Письмо
Получили письмо. Но никто распечатать конверт
Не решился с порога. Искали пинцет и перчатки.
Куличами и хлоркой повеяло в двери с площадки.
За две тысячи лет это был самый Чистый четверг.
Смысл в послании был. А иначе бы в каждый чертог
Не принёс почтальон-невидимка нездешние вести,
Не вручил бы перо – расписаться в положенном месте:
Вот под этой витой, золотой узловатой чертой.
И пока за окном, засыпая в обнимку с весной,
Затихали, как дети, мохнатые демоны страха,
Резче птичьего крика, светлей и внезапнее взмаха,
Лист бумаги сиял и слезился, сквозя белизной.
Развернули, увидели: каждая строчка – пуста.
Четверговыми свечками теплились тонкие липы,
Сонно сглатывал город прошедшего дождика всхлипы –
Как микстуру, с серебряной ложечки, краешком рта.
Память Тамбовской Вандеи
В маленьком сельском музее –
Непродовольственный склад.
Редкие гости глазеют
На кочергу и ухват.
«Память Тамбовской Вандеи» –
Буквы на белом красны.
Это герои-злодеи
Взглядом гвоздят со стены.
Женщина, местный хранитель,
Глянет и тихо вздохнёт:
«Что интересно – спросите,
Я ведь не экскурсовод».
«Правда, что прошлое – лечит?
И, если помнить, – о ком?»
…Вдруг передёрнулись плечи
Под разноцветным платком.
«Девочкой видела мама:
Взъелись – свои на своих,
Гнали прикладами в ямы
И хоронили, живых.
Их ли побьют – одинаков
С каждым расчёт у земли.
Долго у тех буераков
Красные травы росли.
Кто, за кого они были,
Мама не знает (мала),
Помнит, как деда убили,
Помнит: бежала, звала…
Я до сих пор холодею,
Мамины помня слова.
Память про эту Вандею
Тут в каждом доме жива.
И помолчит, запирая
Воспоминаний подвал:
«Надо бы вам до Шибряя,
Там ещё есть, кто видал».
…Разве когда-то понятно
Было, кто там, у руля?..
Памяти белые пятна.
Бурые пятна – земля.
У старой колокольни
Живая жизнь везде пускает корни.
Весенний свет согрел лесную хмарь.
Акация цветёт на колокольне,
Тяжёлый шмель гудит, как пономарь.
О красоте былой не беспокоясь,
Не тяготясь ни горем, ни виной,
Она стоит, разбитая по пояс,
У кладбища – вратами в мир иной.
Минувших дней безвестные герои,
Святые и грешившие постом, –
Там те лежат, кто эти стены строил,
А рядом – те, кто рушил их потом.
И ясно: умиранье неизбежно.
Куда бежать, когда приют – готов?
И я в свой час хочу вот так же нежно
Растаять среди сосен и цветов.
На закате
Если это закат, то нужно ли выбираться?
Постелить бы постель, замкнуть железную дверь.

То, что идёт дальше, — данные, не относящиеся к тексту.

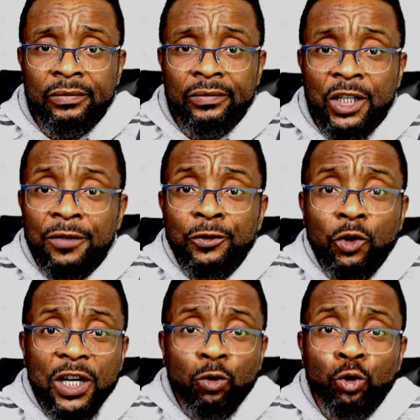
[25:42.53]
Even though they
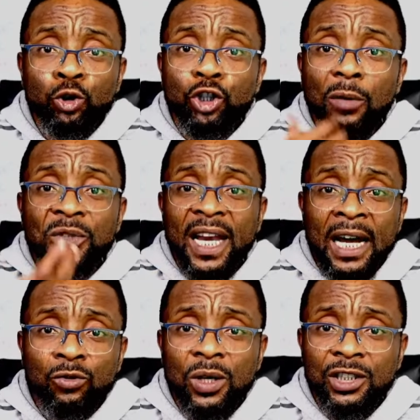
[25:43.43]
couldn't drop the
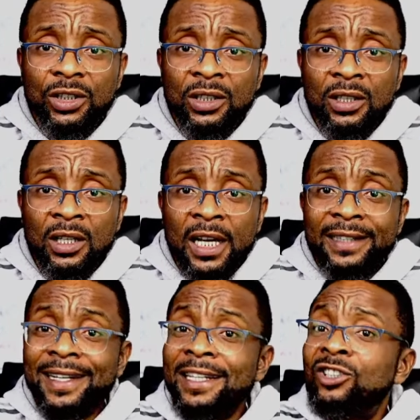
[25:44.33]
language,
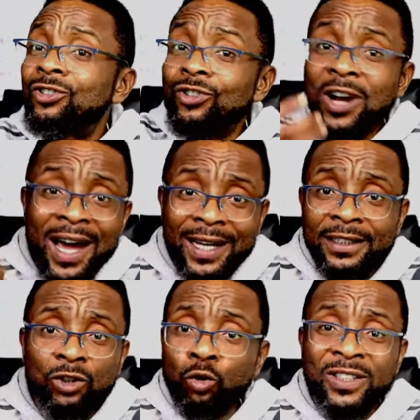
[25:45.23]
they tried
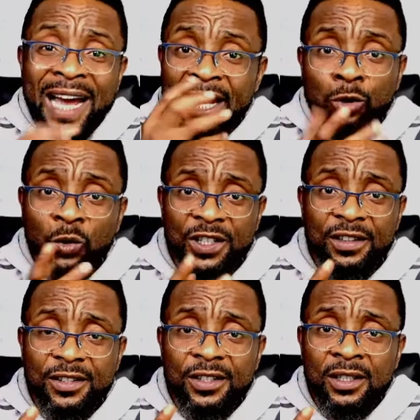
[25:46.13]
to dilute
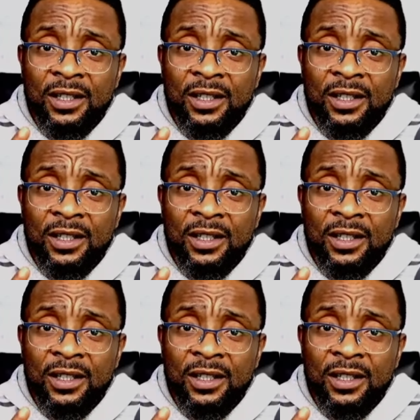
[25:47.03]
it,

Для чего мы летим на свет, попадая в рабство
Неоконченных мыслей и неизбежных потерь?
Так смешны на закате планы на воскресенье:
Именины, крестины, свадьбы, торги, враги.

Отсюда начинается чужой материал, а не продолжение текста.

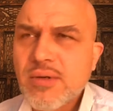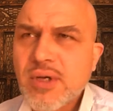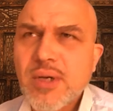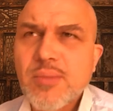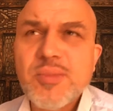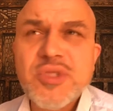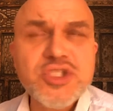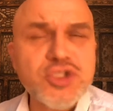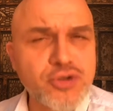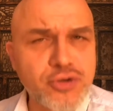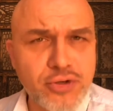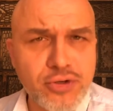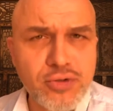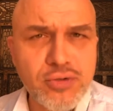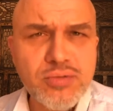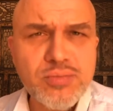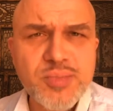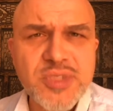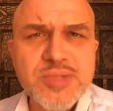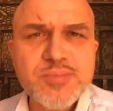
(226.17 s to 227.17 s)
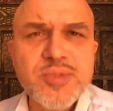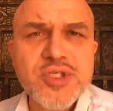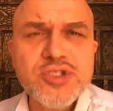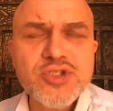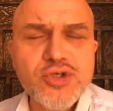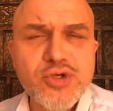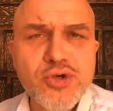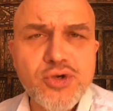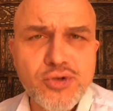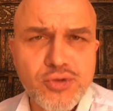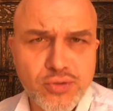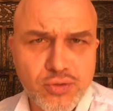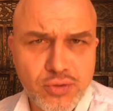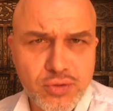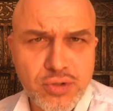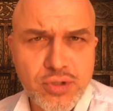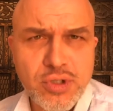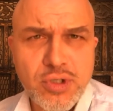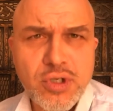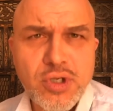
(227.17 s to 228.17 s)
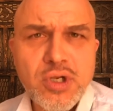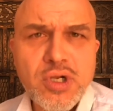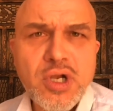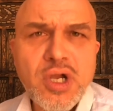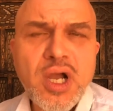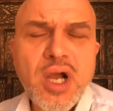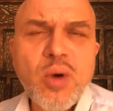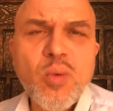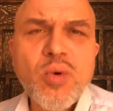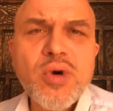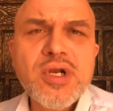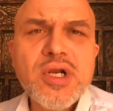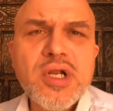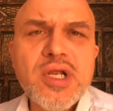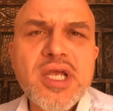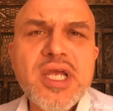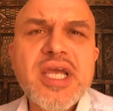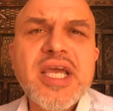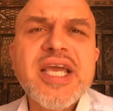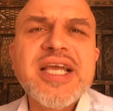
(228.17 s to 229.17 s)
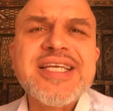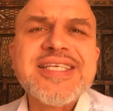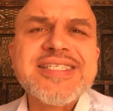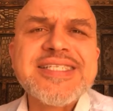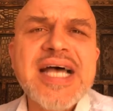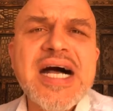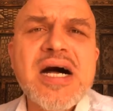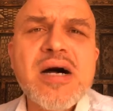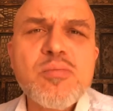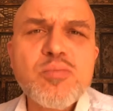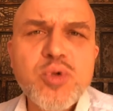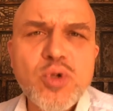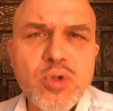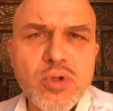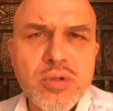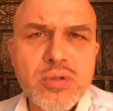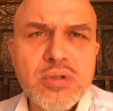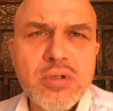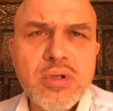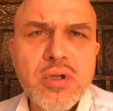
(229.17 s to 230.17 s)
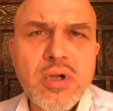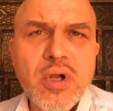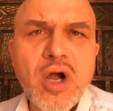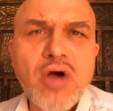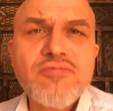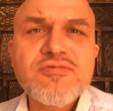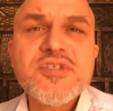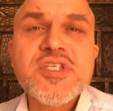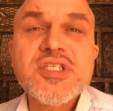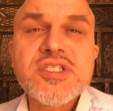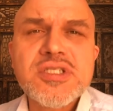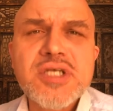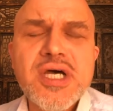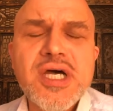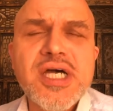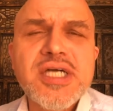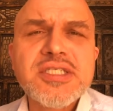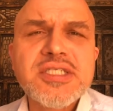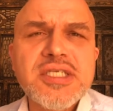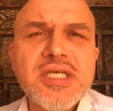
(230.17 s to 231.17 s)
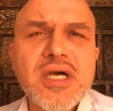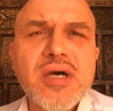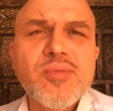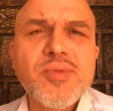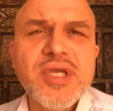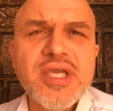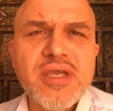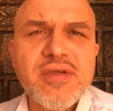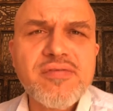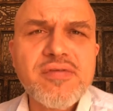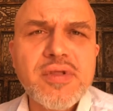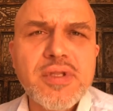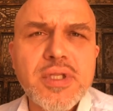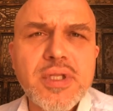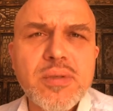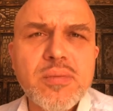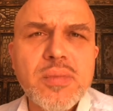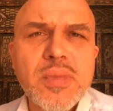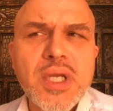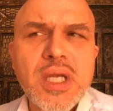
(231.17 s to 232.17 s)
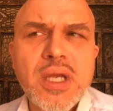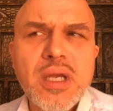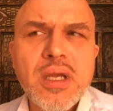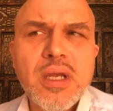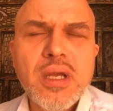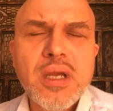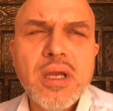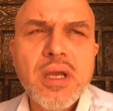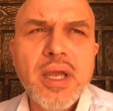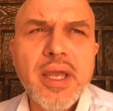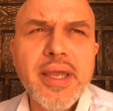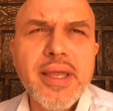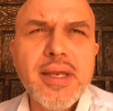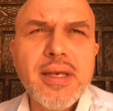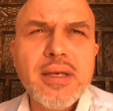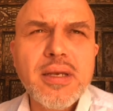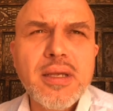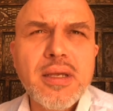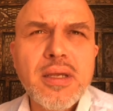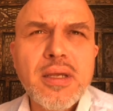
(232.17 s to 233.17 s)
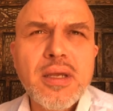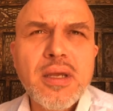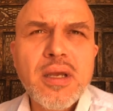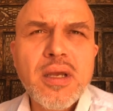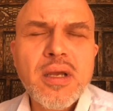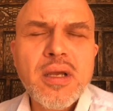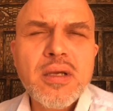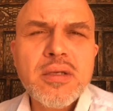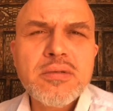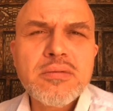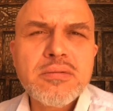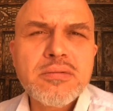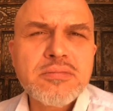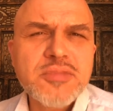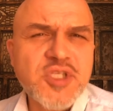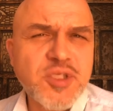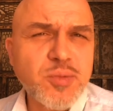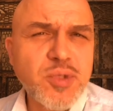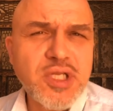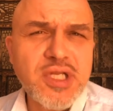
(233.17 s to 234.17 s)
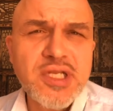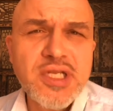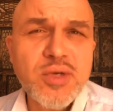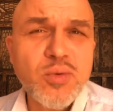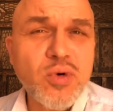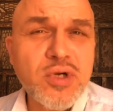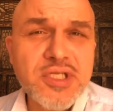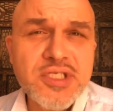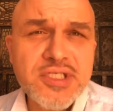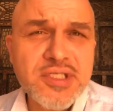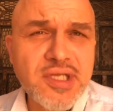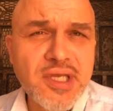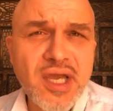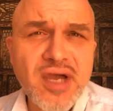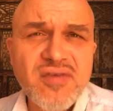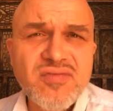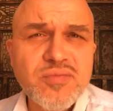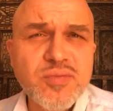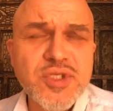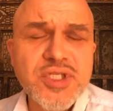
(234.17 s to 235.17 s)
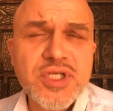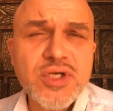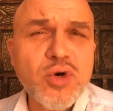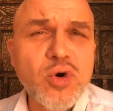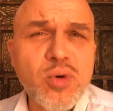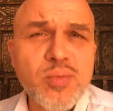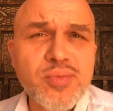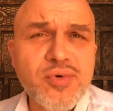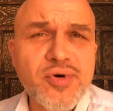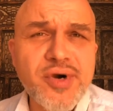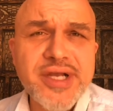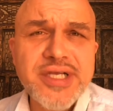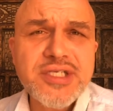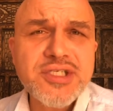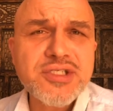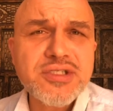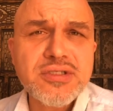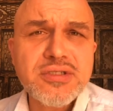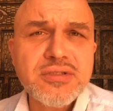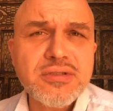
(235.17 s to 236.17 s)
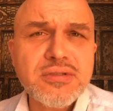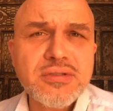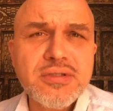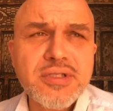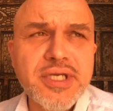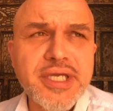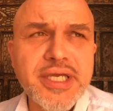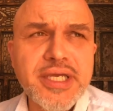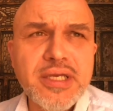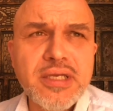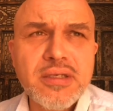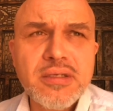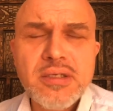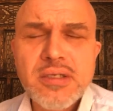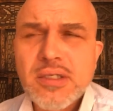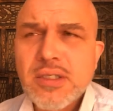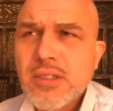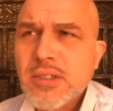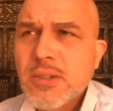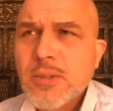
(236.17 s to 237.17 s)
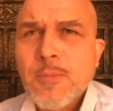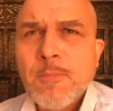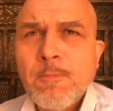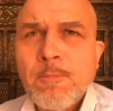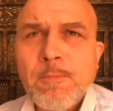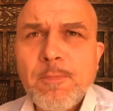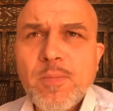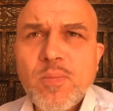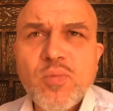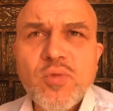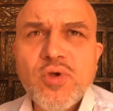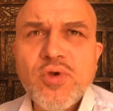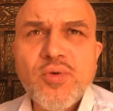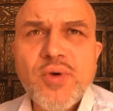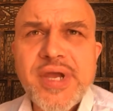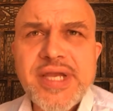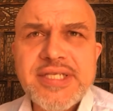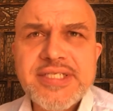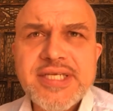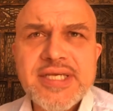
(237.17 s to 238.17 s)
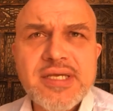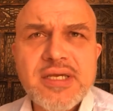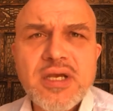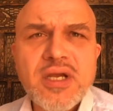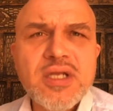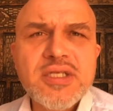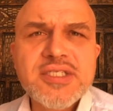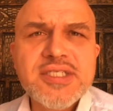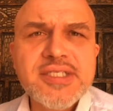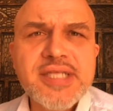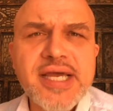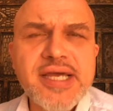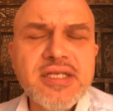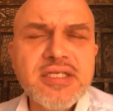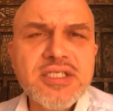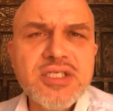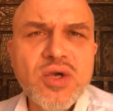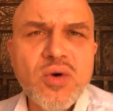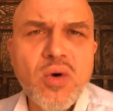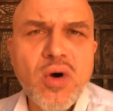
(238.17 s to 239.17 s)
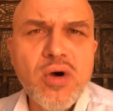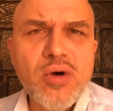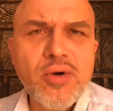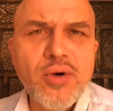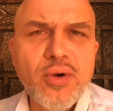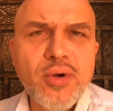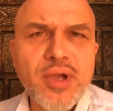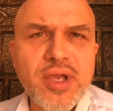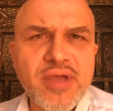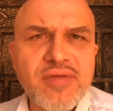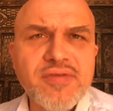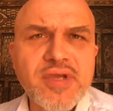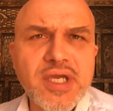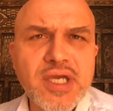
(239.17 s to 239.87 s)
maternal, but paternal? What example of society are we giving them? And similarly, what is the government, the corporation, the great status quo giving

Так пронзительно лихорадочное веселье,
Но за ним (беги – не беги), не видно ни зги.
Мы живём на закате. Немыслимом. Небывалом.
Солнце стынет, и отражается сердце в нём.

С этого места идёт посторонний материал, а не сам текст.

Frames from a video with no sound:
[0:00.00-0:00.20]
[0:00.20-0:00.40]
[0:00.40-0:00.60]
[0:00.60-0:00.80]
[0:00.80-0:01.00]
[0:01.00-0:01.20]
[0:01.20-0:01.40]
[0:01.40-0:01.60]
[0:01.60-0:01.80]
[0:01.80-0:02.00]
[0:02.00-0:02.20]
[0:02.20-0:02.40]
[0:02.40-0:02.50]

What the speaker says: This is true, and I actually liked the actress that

Наши лица и руки окрашены ярко-алым,
Древнеримским, прощально-августовским ог-нём.
Истончаются, тают свечи высокой лепки.
Мир живёт ожиданьем итоговых новостей.
И уже не так объятья влюблённых крепки,
И уже не так прозрачны глаза детей.
Только в детской руке влекущей всё та же сила.
Да, мы выйдем из дома. И нас ещё ждёт полёт!
Ты, душа, на закате рождённая, будь красивой
И возьми столько света, сколько в тебя войдёт.